January 4 (UPI) – The planet’s dry land is not getting drier due to global warming, according to a new study published Monday in the journal Nature Climate Change.
Scientists have found that a few key moisture-environmental feedback methods prevent the Earth’s dry land from becoming more acidic.
Because warmer air can hold more water – accelerating evacuation across arable landscapes and encouraging rainfall over wetlands – most scientists believed that climate change would make the Earth’s arid regions more fertile. dry and its wet areas becoming wetter.
However, some of the more sophisticated climate models, known as connected climate models, have shown that dry regions are unlikely to be drier in the short term. Until now, scientists have not understood the contradiction.
To find out why the “dry-get-dry and wet-get-wet” theory didn’t work, researchers conducted several soil moisture experiments in their laboratory.
When scientists used statistical models to explain their observations, they found long-term changes in soil moisture and associated soil moisture-related foods boast an unpredictable effect on water availability in soil. tioram.
“These life foods play a more important role than has been achieved in long-term surface water changes,” study lead author Sha Zhou said in a press release.
“As soil moisture differences adversely affect water access, this negative feedback could also be reduced to a degree driven by warming in very high and extremely low hydroclimatic events and frequency. , such as droughts and floods, “said Zhou, a postdoctoral fellow at Lamont -Dorty Earth Observatory and the Earth Institute at Columbia University.
Without the negative feedback, Zhou said, the planet may see droughts and floods more often and worse.
When scientists used what they learned about humidifier airborne foods to predict the future of surface water under different global warming conditions, they found that dry areas across oceans tend to become drier.
But the models showed that dry land is unlikely to grow but slightly drier in the coming decades.
The contradiction is best explained by the negative impact of climate change on soil moisture, the researchers said.
New research has shown that declining soil moisture levels over the Earth’s dry land tend to reduce evapotranspiration and evaporative cooling, both of which contribute to drying patterns.
With less of both appliances working, dry surfaces are likely to heat up faster than wetter and marine areas.
This is likely to strengthen air pressure differences between ocean and land and increase winds that carry water valves from ocean to land, researchers said.

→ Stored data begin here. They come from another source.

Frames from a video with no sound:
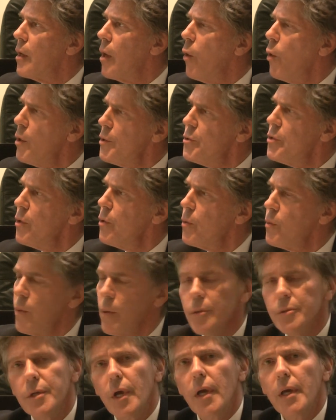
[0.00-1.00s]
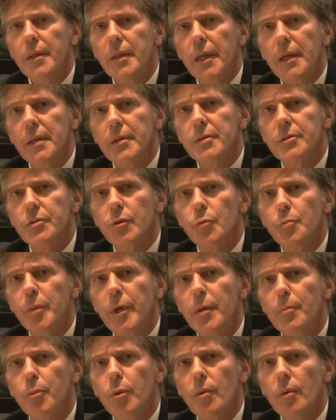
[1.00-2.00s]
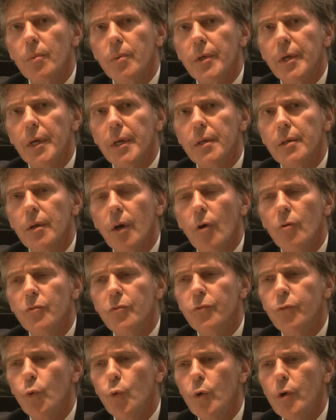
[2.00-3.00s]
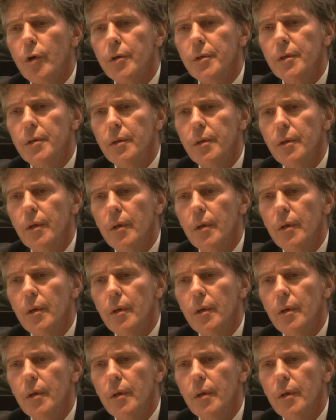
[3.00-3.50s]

Also, Don, that so people can afford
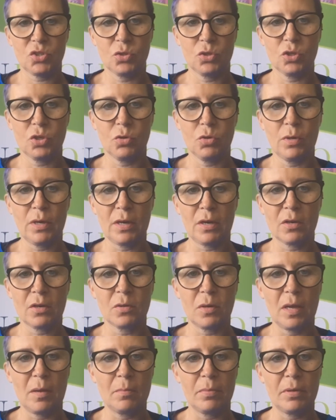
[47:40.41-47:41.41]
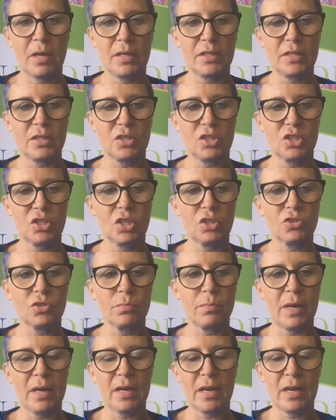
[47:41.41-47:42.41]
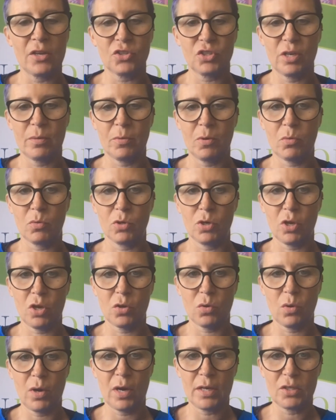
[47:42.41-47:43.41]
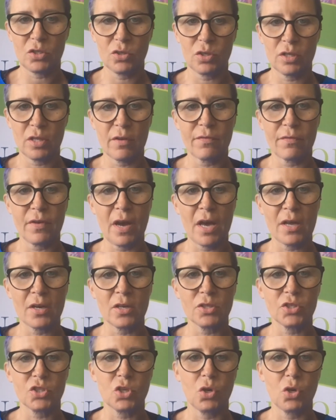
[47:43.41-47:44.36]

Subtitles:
So I know we are implanting children bilaterally, but we're not quite doing that for adults.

“Our work finds that the prediction of soil moisture and associated airborne nutrients is highly variable and model-dependent,” said co-author Pierre Gentine.
“This study confirms the urgent need to develop future soil moisture predictions and to represent ground-moisture atmospheric foods in models, which are crucial for the provision of pre- reliable reporting of dry water access for better water resource management, “said Gentine, an engineer at Columbia ‘s Earth.